Seqanswers Leaderboard Ad

Collapse

Announcement

Collapse
No announcement yet.
X
 
  • Filter
  • Time
  • Show
Clear All
new posts

  • #16
    BTW, SOLiD does no read filtering, so all the worst reads taken from beads sitting at the very edge of the flowcell cause the reads at the beginning and end of the files to be very low quality. You might want to try a test on reads pulled from the middle of the file. If those are okay, just filter you input data by throwing out reads that have missing data (".") bases. Not really worth the effort to get a conversion program to stop choking on garbage reads.

    --
    Phillip

    Comment


    • #17
      Your color space FASTA file:
      Code:
      # Title: Corrida_16_01RMDSPFR004_1
      >1117_10_107_F3
      T02...0..03.120.2...3.300..00.3.2..31.203.3...1..03
      >1117_10_146_F3
      T30...2..10.303.2...2.110..11.0.1..32.033.1...2..33
      >1117_10_1017_F3
      T32...1..30.210.3...2.013..01.2.0..23.233.2...0..33
      >1117_11_136_F3
      T20...3..30.203.2...0.232..31.2.32.22.222.3...0..03
      These are leading base and fifty colour scores, total length 51.
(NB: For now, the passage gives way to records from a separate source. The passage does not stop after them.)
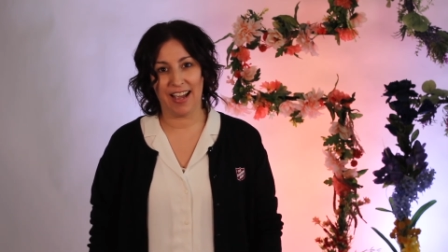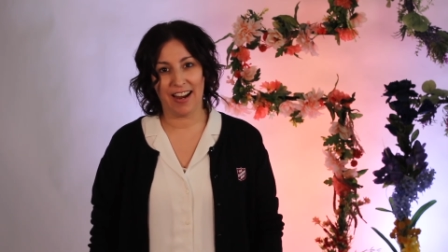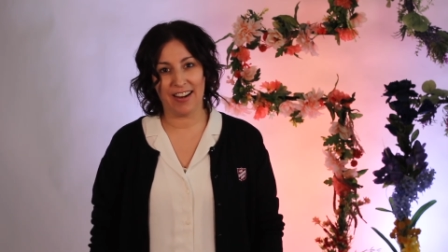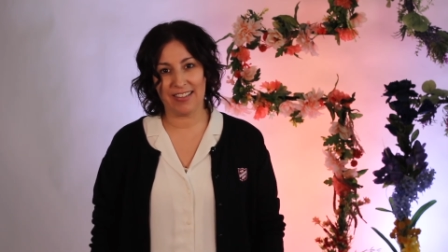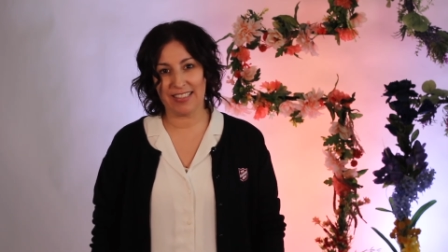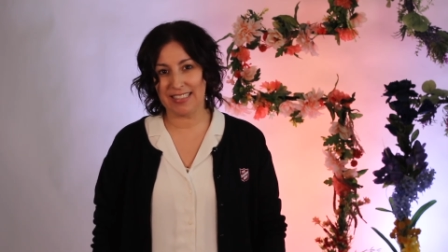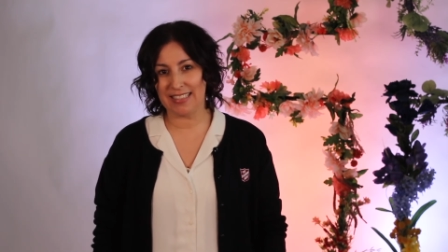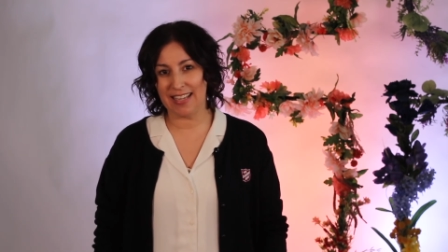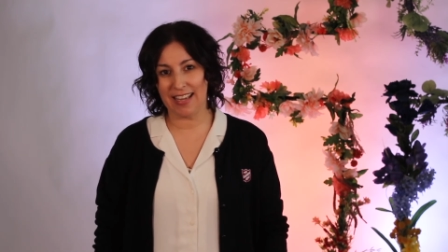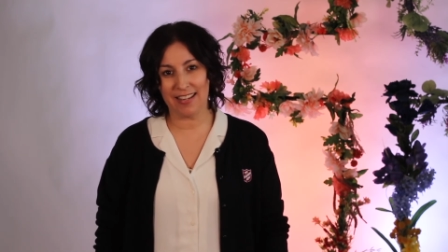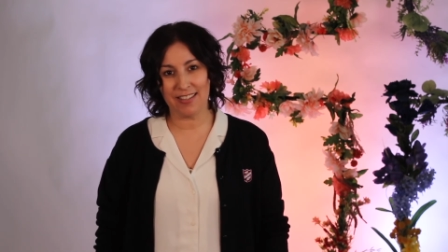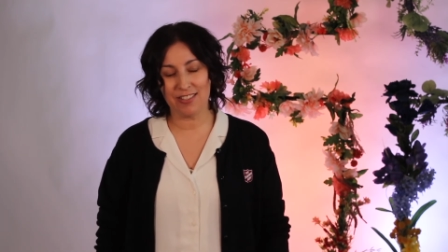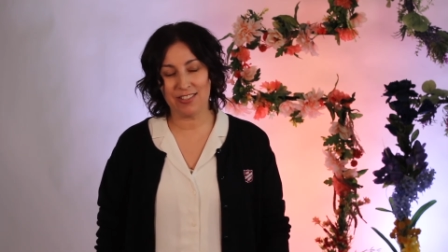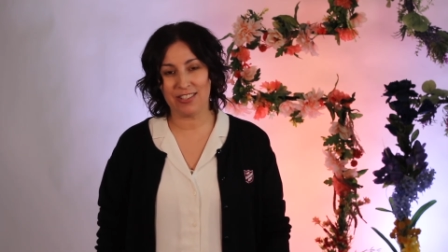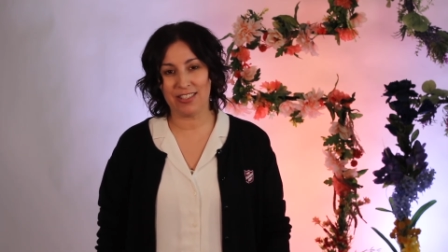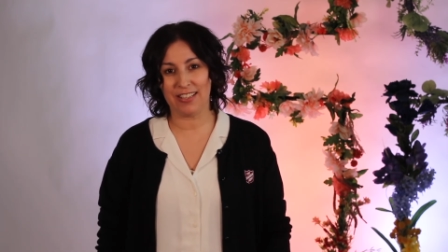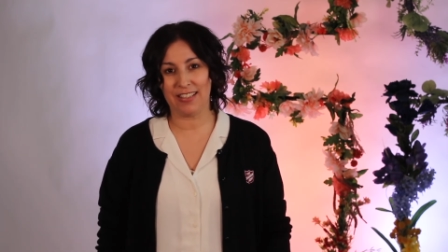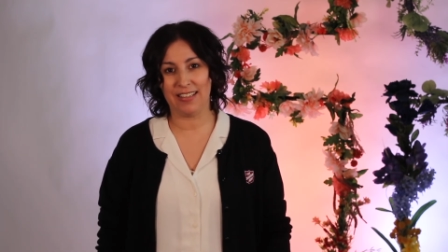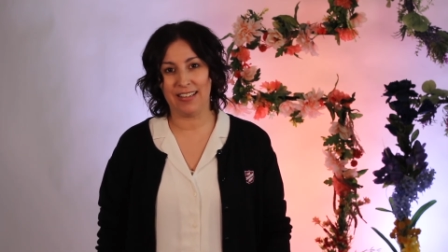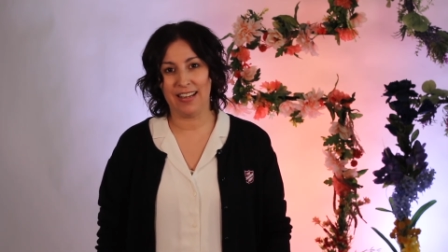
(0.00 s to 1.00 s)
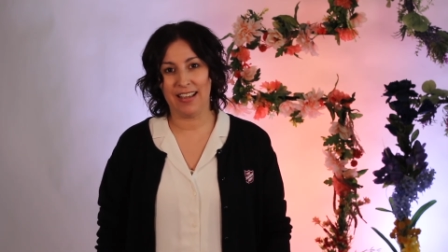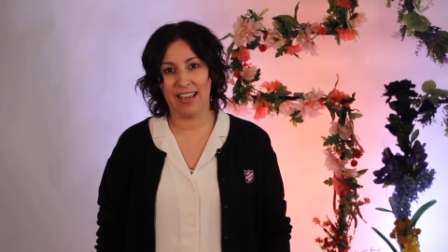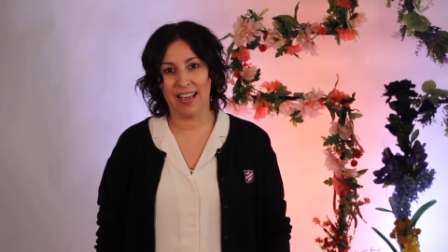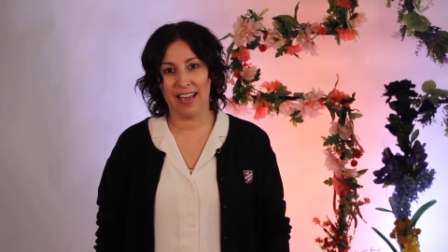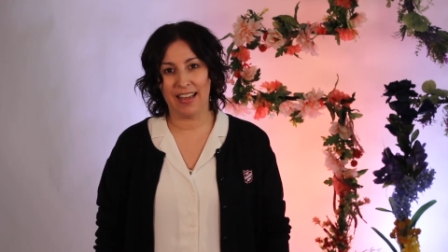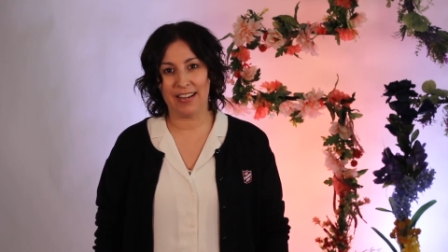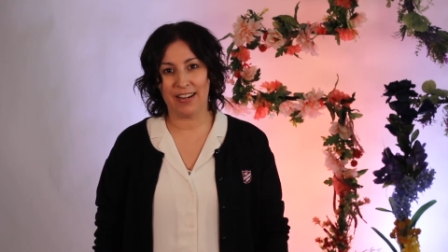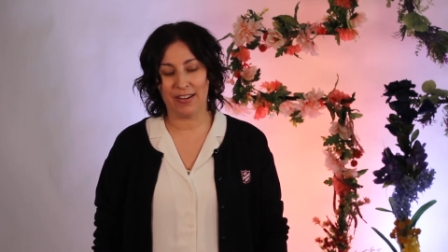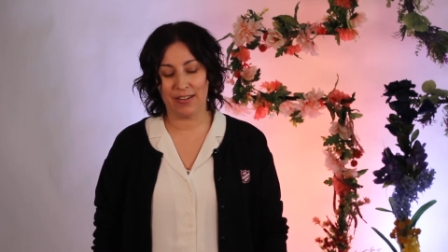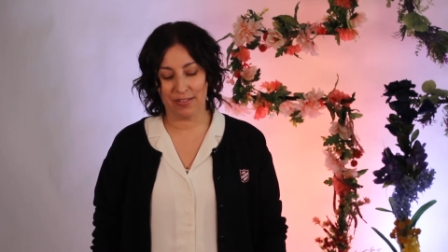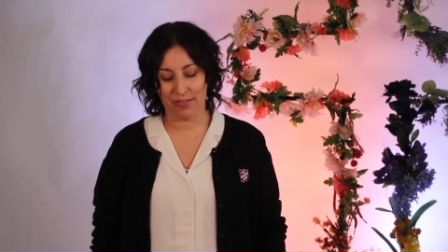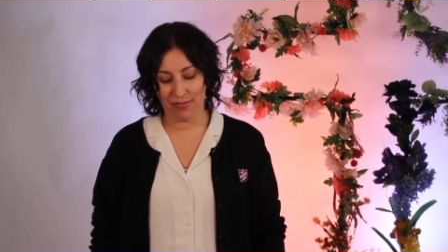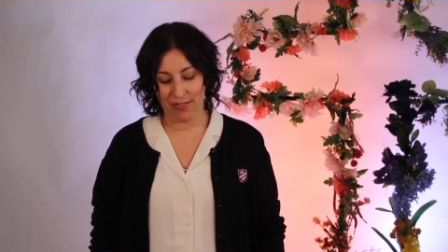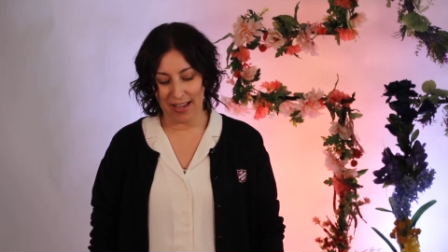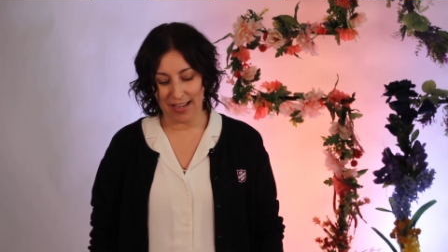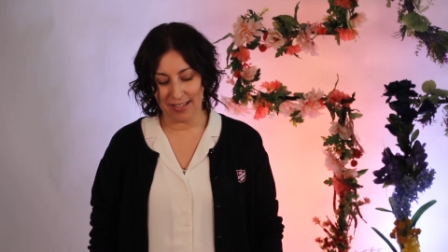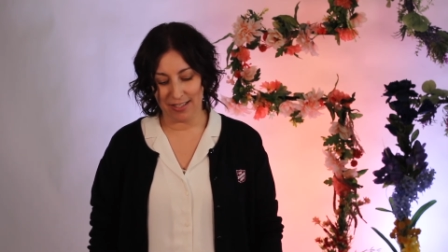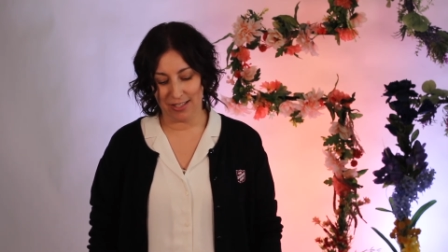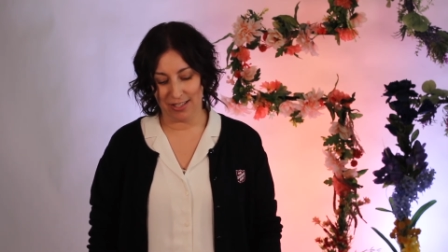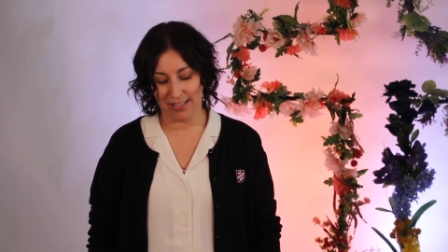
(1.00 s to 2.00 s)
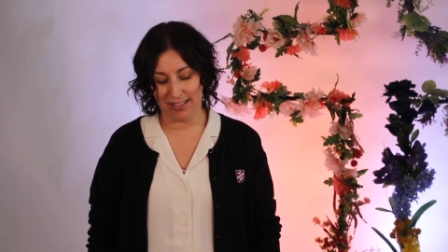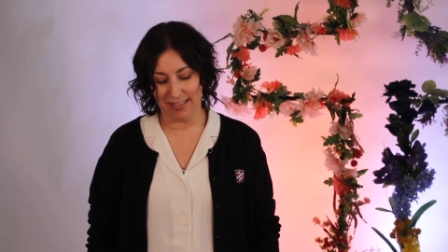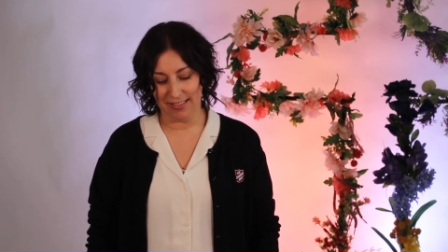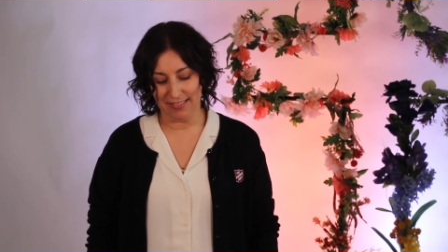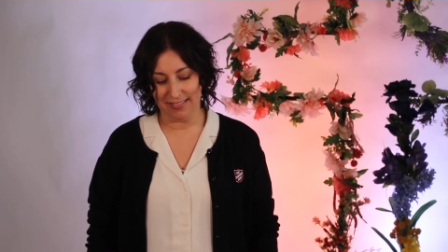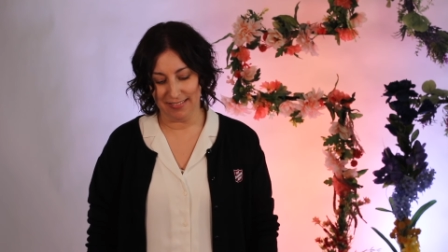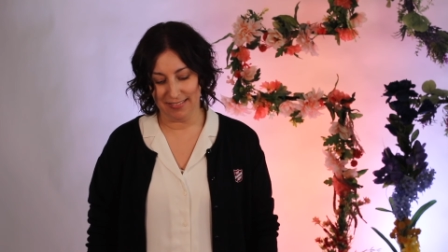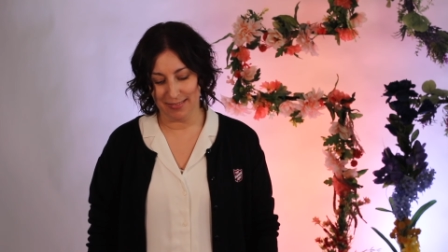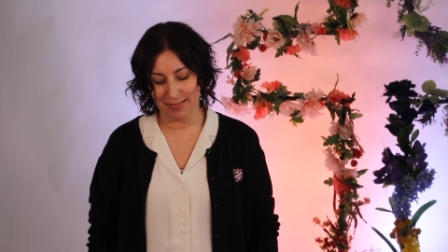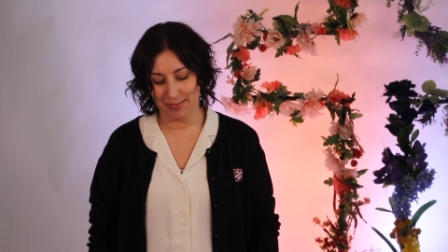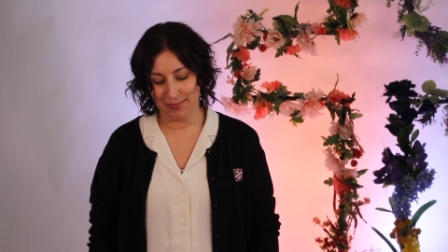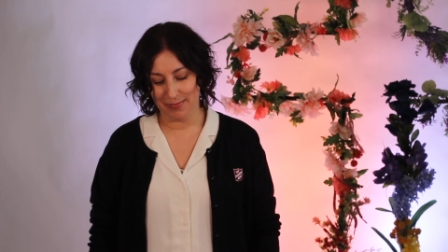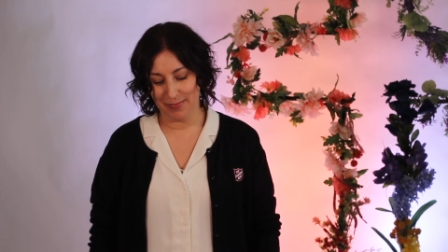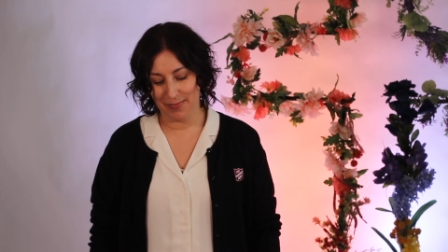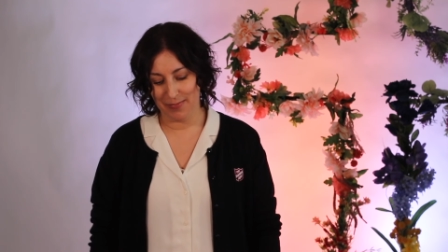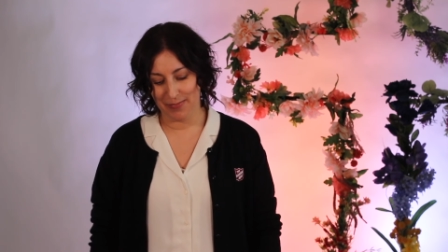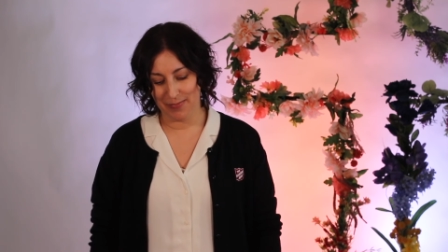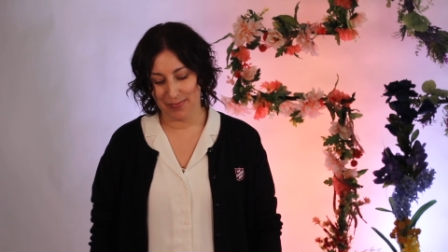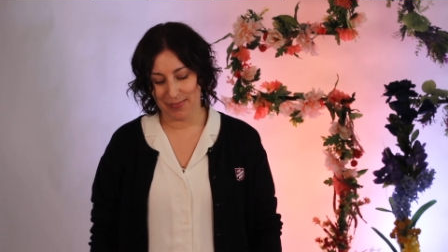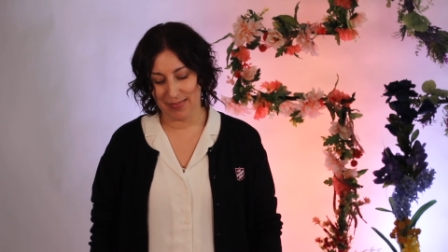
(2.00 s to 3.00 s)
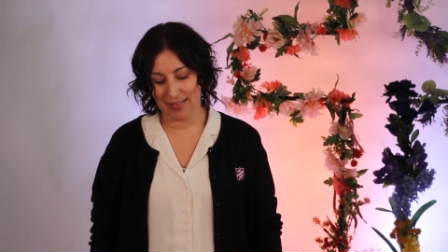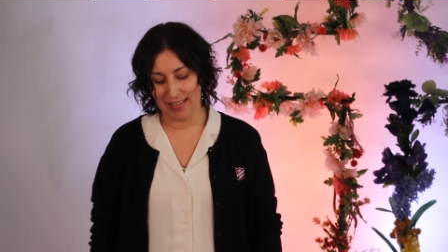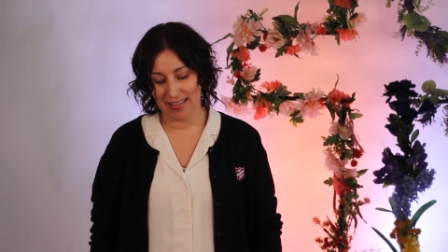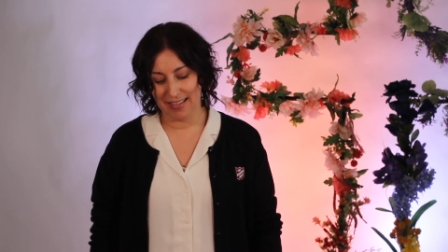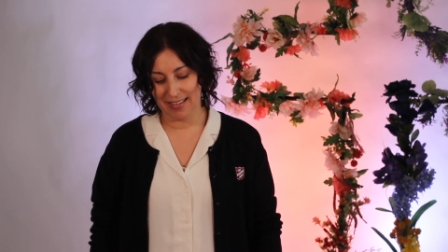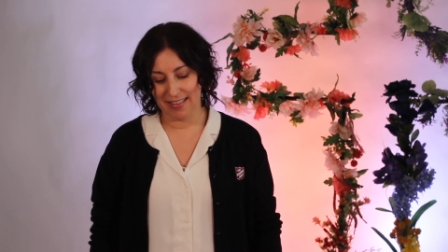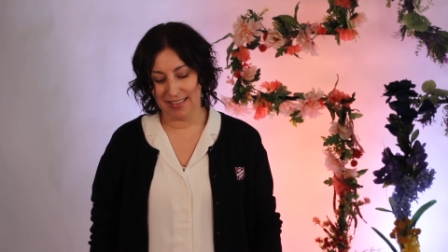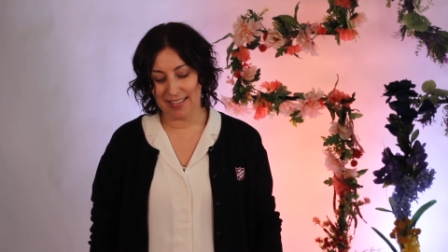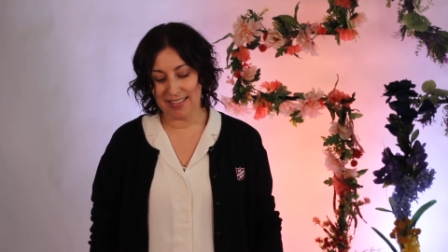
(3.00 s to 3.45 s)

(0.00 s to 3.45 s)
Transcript: our attention, and our affection.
      Your color space QUAL file:
      Code:
      # Title: Corrida_16_01RMDSPFR004_1
      >1117_10_107_F3
      23 31 -1 -1 -1 29 -1 -1 20 32 -1 18 25 7 -1 6 -1 -1 -1 30 -1 20 13 7 -1 -1 21 30 -1 24 -1 22 -1 -1 22 14 -1 12 26 21 -1 5 -1 -1 -1 20 -1 -1 12 28 
      >1117_10_146_F3
      20 33 -1 -1 -1 29 -1 -1 28 28 -1 7 16 5 -1 30 -1 -1 -1 14 -1 4 13 4 -1 -1 11 13 -1 5 -1 7 -1 -1 10 16 -1 4 12 15 -1 8 -1 -1 -1 16 -1 -1 10 4 
      >1117_10_1017_F3
      33 33 -1 -1 -1 27 -1 -1 17 16 -1 28 24 11 -1 6 -1 -1 -1 29 -1 8 29 24 -1 -1 8 8 -1 20 -1 13 -1 -1 8 13 -1 28 10 24 -1 10 -1 -1 -1 4 -1 -1 7 6 
      >1117_11_136_F3
      16 22 -1 -1 -1 33 -1 -1 30 27 -1 27 28 32 -1 29 -1 -1 -1 27 -1 18 9 6 -1 -1 23 16 -1 26 -1 5 7 -1 22 7 -1 18 14 8 -1 8 -1 -1 -1 11 -1 -1 4 24
      These have 50 quality scores, as expected. I'm not sure why there are some -1 scores, PHRED only goes down to zero, but I would expect your FASTQ to look like this (treating those as PHRED 0 which becomes ! in FASTQ):
      Code:
      @1117_10_107_F3
      T02...0..03.120.2...3.300..00.3.2..31.203.3...1..03
      +
      8@!!!>!!5A!3:(!'!!!?!5.(!!6?!9!7!!7/!-;6!&!!!5!!-=
      @1117_10_146_F3
      T30...2..10.303.2...2.110..11.0.1..32.033.1...2..33
      +
      5B!!!>!!==!(1&!?!!!/!%.%!!,.!&!(!!+1!%-0!)!!!1!!+%
      @1117_10_1017_F3
      T32...1..30.210.3...2.013..01.2.0..23.233.2...0..33
      +
      BB!!!<!!21!=9,!'!!!>!)>9!!))!5!.!!).!=+9!+!!!%!!('
      @1117_11_136_F3
      T20...3..30.203.2...0.232..31.2.32.22.222.3...0..03
      +
      17!!!B!!?<!<=A!>!!!<!3*'!!81!;!&(!7(!3/)!)!!!,!!%9

      Comment


      • #18
        Ok thanks pmiguel, I'll try that

        Comment


        • #19
          Originally posted by pmiguel View Post
          BTW, SOLiD does no read filtering, so all the worst reads taken from beads sitting at the very edge of the flowcell cause the reads at the beginning and end of the files to be very low quality. You might want to try a test on reads pulled from the middle of the file. If those are okay, just filter you input data by throwing out reads that have missing data (".") bases. Not really worth the effort to get a conversion program to stop choking on garbage reads.
          If that is the problem, it does seem worth reporting it and getting it fixed to stop someone else wasting their time with this kind of issue.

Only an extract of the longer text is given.